Wipers are tough and they will put your best tackle to the test. They average less than ten pounds in most waters and they can be tamed on medium bass tackle. Wiper specialists usually favor rods with backbone, reels with good drags and tough line with good knot strength and abrasion resistance. Most wipers are taken by trollers, pulling crankbaits, jigs, spoons or spinners around to find the scattered fish. Once active fish are found you can shut down the motor and cast for them. During late summer through fall wipers often chase baitfish to the surface and create splashy boils. If you are fortunate enough to get on a boil you can catch wipers on just about anything that looks close to what they are feeding on. This is a great time for the fly flingers to experience the hard strike and fierce fight of these great battlers.

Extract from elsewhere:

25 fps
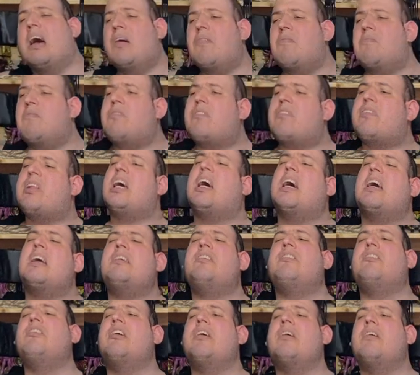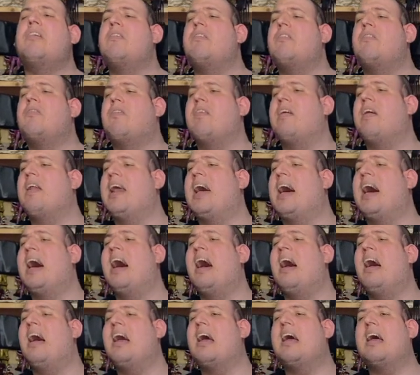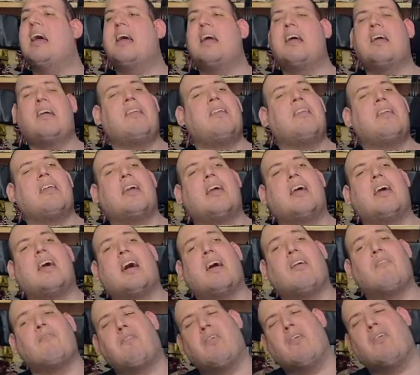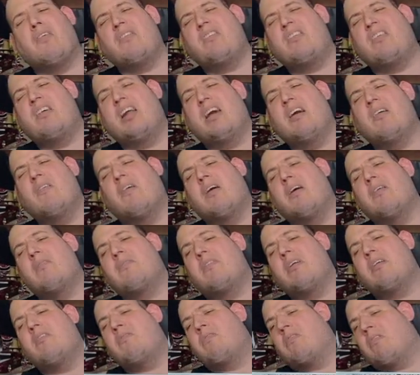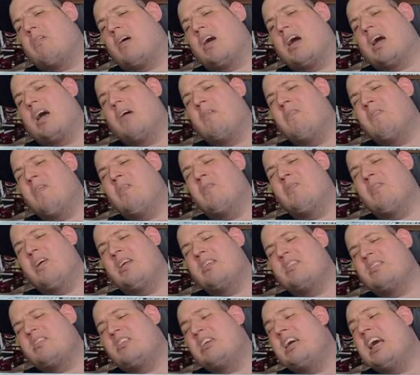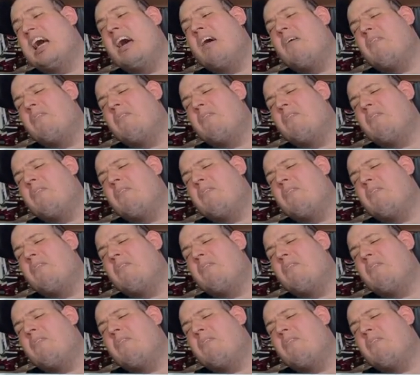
stay tuned for that. Unfortunately it won't be for a couple of months yet,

When wipers are not in a surface feeding mode you can catch them by dragging a minnow or a crawler behind your tube or toon just as if you were fishing for catfish. And, while you are dragging bait you can make casts around your craft with crankbaits, jigs or other lures, trying to pick up a more active fish or two. Just be sure you are properly licensed and permitted to use more
than one rod. And, if you hook a wiper, with two lines in the water, you are in for a rodeo. They tend to make big circles around you. Besides making you dizzy they can tangle that second line.